Может быть, лучше верить и любить, – сделала вывод Софья Ивановна, – чем учиться воевать. Те, кто живут по-своему, не обязательно хотят прийти к нам, чтобы занять нашу землю. Возможно, они попросту не хотят, чтобы мы заняли их землю. Так, не зная истинных намерений, стоим друг против друга, одной мыслю одержимые – это враг, который хочет, чтобы нас больше не было. А он, враг, думает про себя, что именно они, то есть мы, хотим его исчезновения. Но, стоит оглянуться вокруг, легко понять, что кроме прямой линии бывают и касательные, которых неисчислимое множество. Если жить «по касательной», то хватит на всех – и пространства и времени, пока они вообще есть…»
Не слишком вдаваясь в рассуждения, Софья Ивановна всегда приходила к одной мысли – жить, значит, терпеть… себя и других рядом с собой. Тогда жизнь будет в радость, хотя бы это и случилось на самом севере самого восточного из русских островов. Она философски восприняла переезд на Сахалин и, пока катер приближался к острову, старалась в мыслях уйти от неизбежных в таких ситуациях тем. Когда, где и с кем… все эти вопросы исчезли в туманной дымке, когда шли проливом Лаперуза. На их месте возникали реальные лица и фигуры – те, что расположились в трюме или стояли на палубе: люди со своими жизненными утратами, поиском привилегий и опорой на прошлые заслуги, а также их бесчисленная поклажа и терпеливые животные – вечные оппоненты в собачье-кошачьих отношениях.

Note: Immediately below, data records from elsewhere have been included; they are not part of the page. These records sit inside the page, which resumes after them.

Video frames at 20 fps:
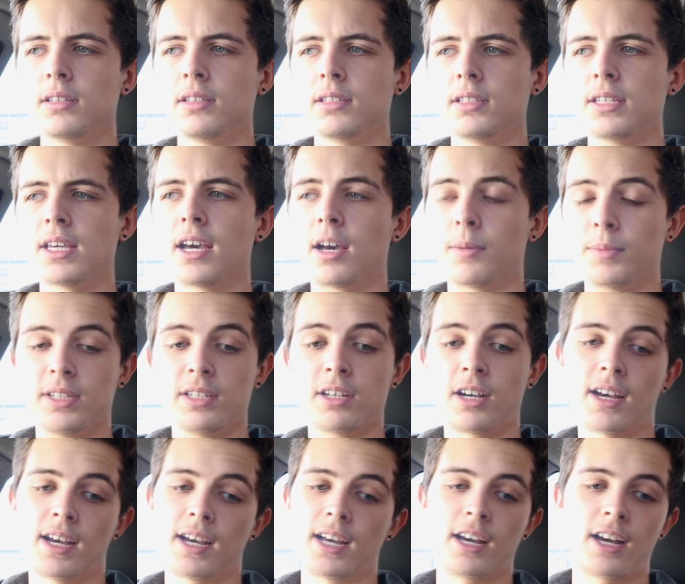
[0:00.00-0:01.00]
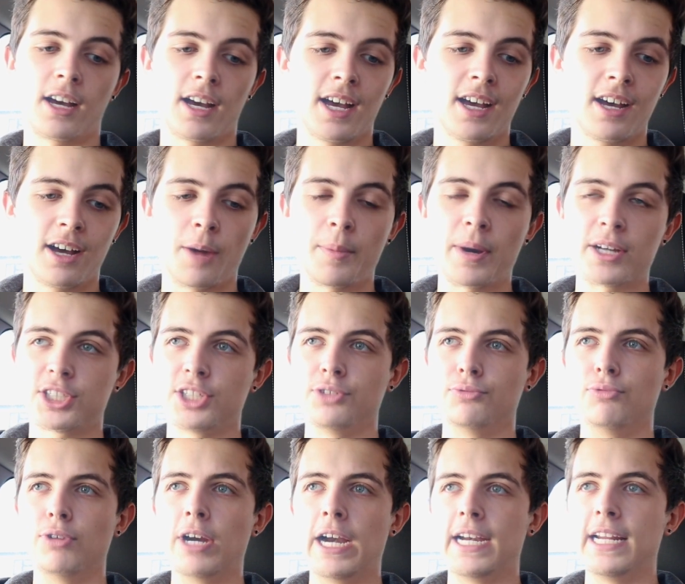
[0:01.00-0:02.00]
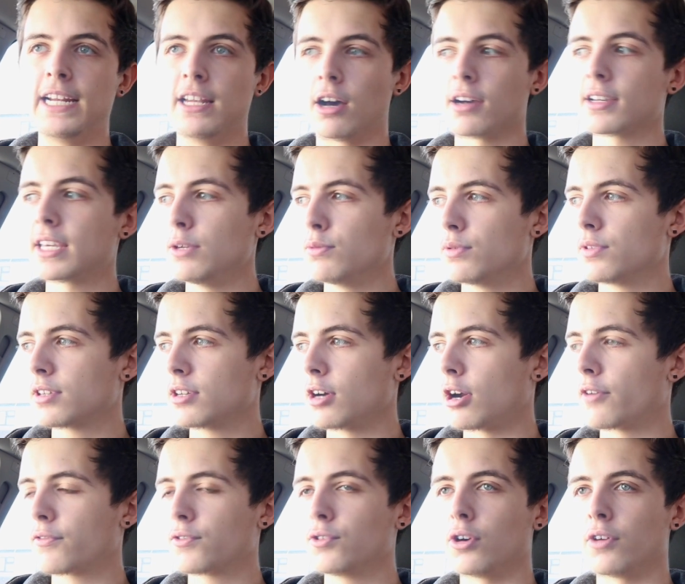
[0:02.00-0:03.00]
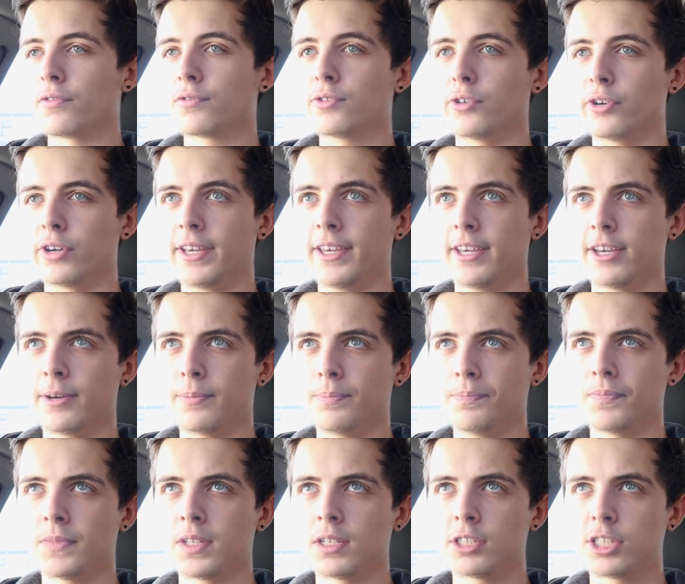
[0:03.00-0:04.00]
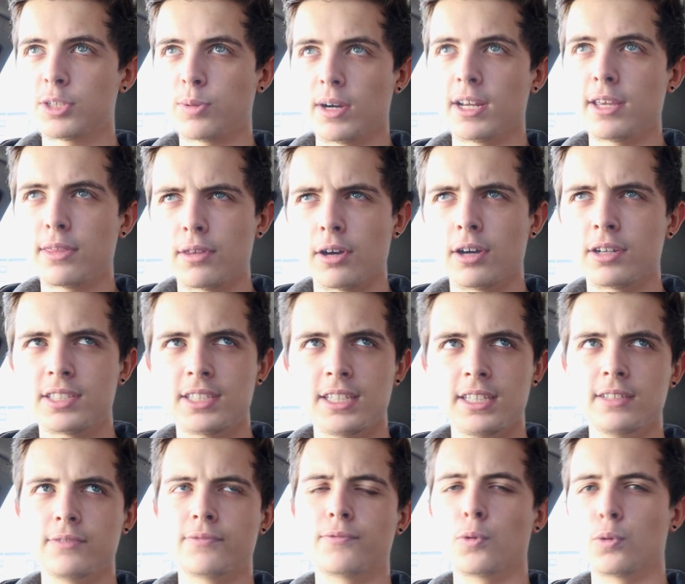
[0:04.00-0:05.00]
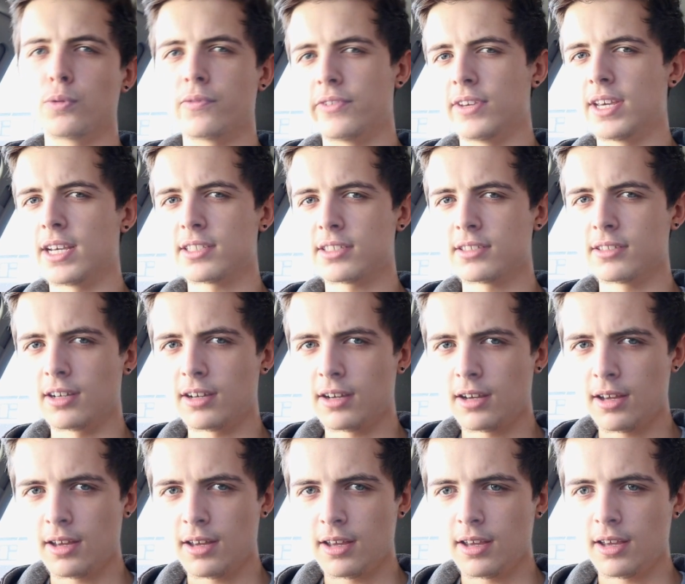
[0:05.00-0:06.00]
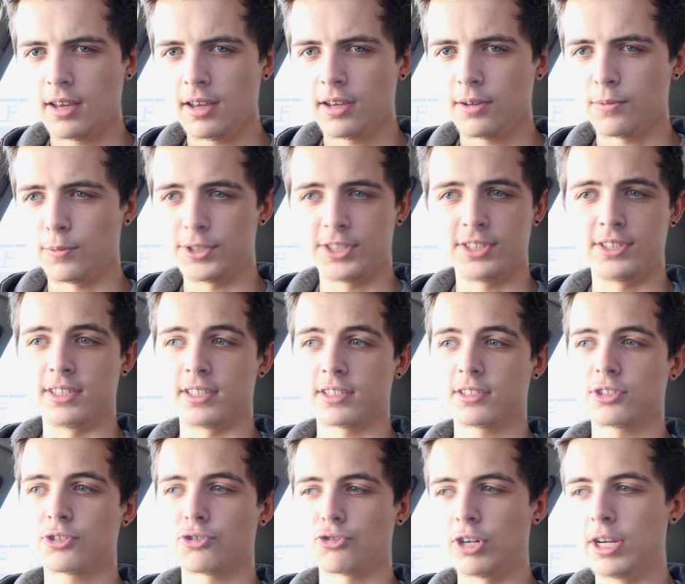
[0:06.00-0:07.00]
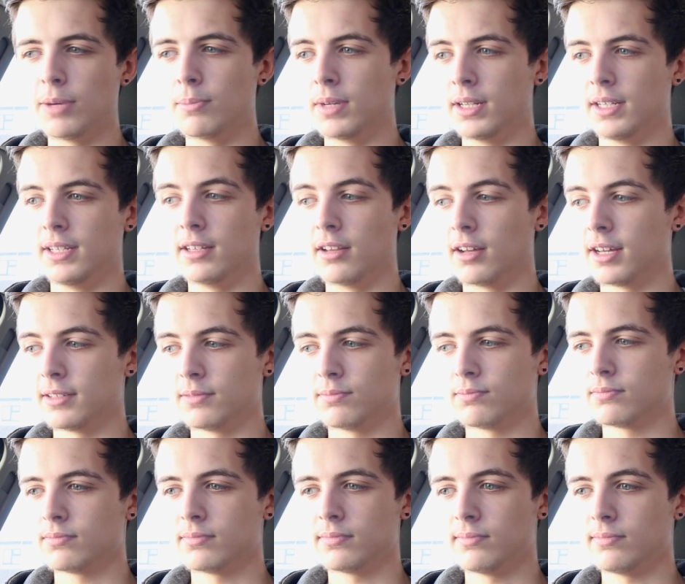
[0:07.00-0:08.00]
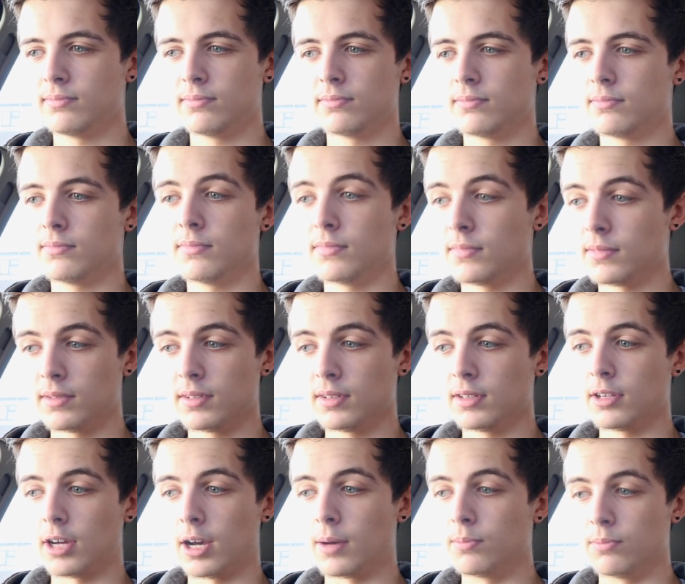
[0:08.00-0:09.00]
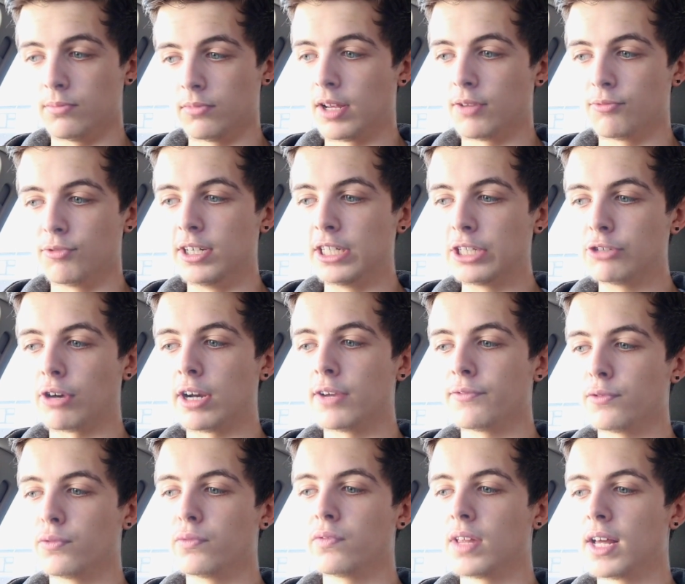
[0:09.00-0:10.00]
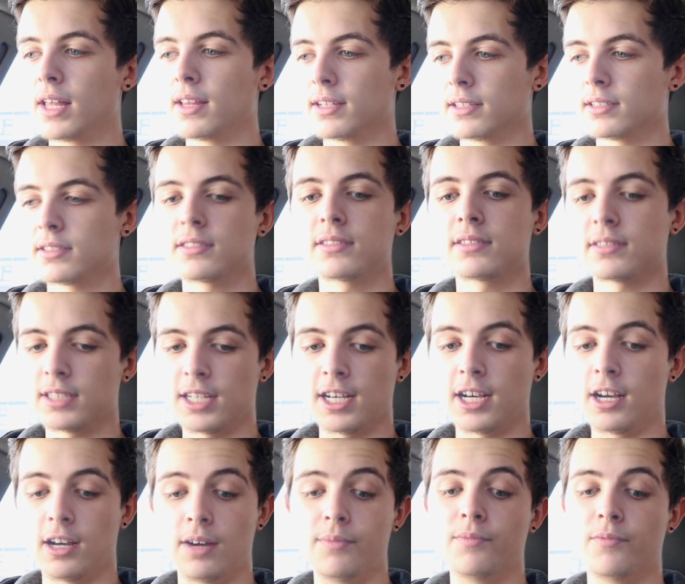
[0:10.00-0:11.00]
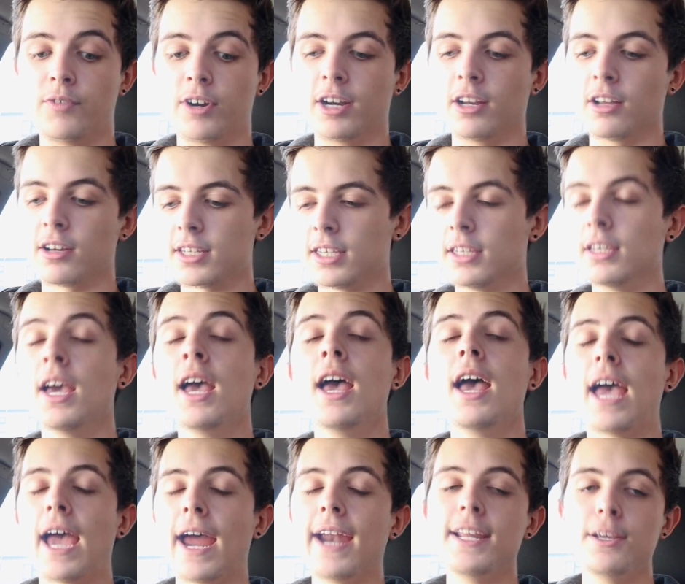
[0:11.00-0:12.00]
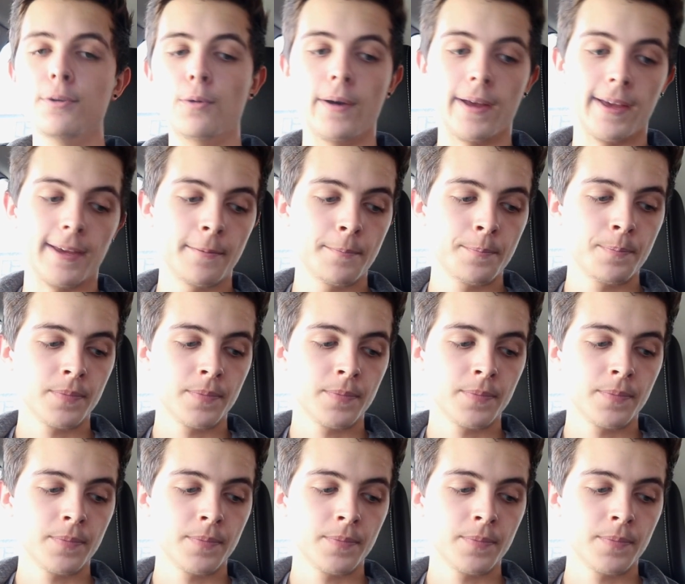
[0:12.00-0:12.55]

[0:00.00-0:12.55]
yeah, I mean, I'm actually really lucky with the car I've got. I've got a 2013 Ford Fiesta, which is extremely like, I'm like really grateful for that. I'm very lucky. Anyway,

Кошки в душном трюме, наконец, одумались после происшествия и тихо заснули, свернувшись в общий клубок на самом дне корзинки. Хозяйка подстелила там соломки, на которую положила маленький старый половичок. «Когда тепло и уютно, не стоит нервничать», – убедительно заявила она, придвинув корзинку к своим ногам. Миловидная молодая женщина, одетая по-столичному, выглядела бы среди прочих пассажиров странно, если бы, кроме неё, на катере не оказалось много других «не местных» – приезжих из разных краёв огромной страны.
Алёна Кузнецова, хозяйка кошек, недавняя сотрудница геолого-разведочного института в Москве, отправилась на Сахалин по направлению кафедры. Вместе с её начальником Николаем Сергеевичем Лапшиным они будут принимать дела от японских компаний, чтобы дальше разведывать ископаемые. Теперь, когда перед ними всплывут новые материалы, всё изменится, и для начала хорошо было бы успеть перехватить достигнутое японцами, не одно десятилетие промышлявшими на севере Сахалина. Алёна хорошо знала по-английски и немного учила японский, надеясь всерьёз продвинуться в нём, когда прибудет на остров.
Давно не было вестей с фронта от младшего Алёниного брата Мишки, который до войны жил с родителями и от которого она была без ума. Мишка тогда реагировал по-своему, всячески избегая её внимания, обсуждая и посмеиваясь над ней со своими друзьями. Алёна, словно не замечая этого, угождала брату как могла и всё лучшее отдавала ему. Даже то, что мать с отцом приготовили исключительно для неё одной, обычно перепадало младшему. Мишка хватал всё, делая вид, что так и надо, а потом всячески показывал родителям, что совершенно не представляет, куда что делось.
Однажды, еще до войны, было такое, что он и ухом не повёл, когда дома стали искать, куда могла запропаститься граммофонная пластинка с американским джазом, та, что за большие деньги достал отец. Алёна училась игре на фортепиано и любила слушать джаз. Отец заказал последние записи знаменитого американца Эррола Гарнера – пианиста, чьи мелодии восхитительно звучали далеко за океаном. Теперь, полагал он, дочь сможет послушать их, а может быть, попробует что-то подобрать сама. Но не тут то было! – пластинка быстро исчезла, и Алёна лишь пожимала плечами, мол, не знает куда. Мишка хитро ухмылялся: смотрите, эта ничего не может уберечь, лучше дарите сразу мне, уж я-то знаю, куда смотреть и как сделать, чтобы ничего не пропало!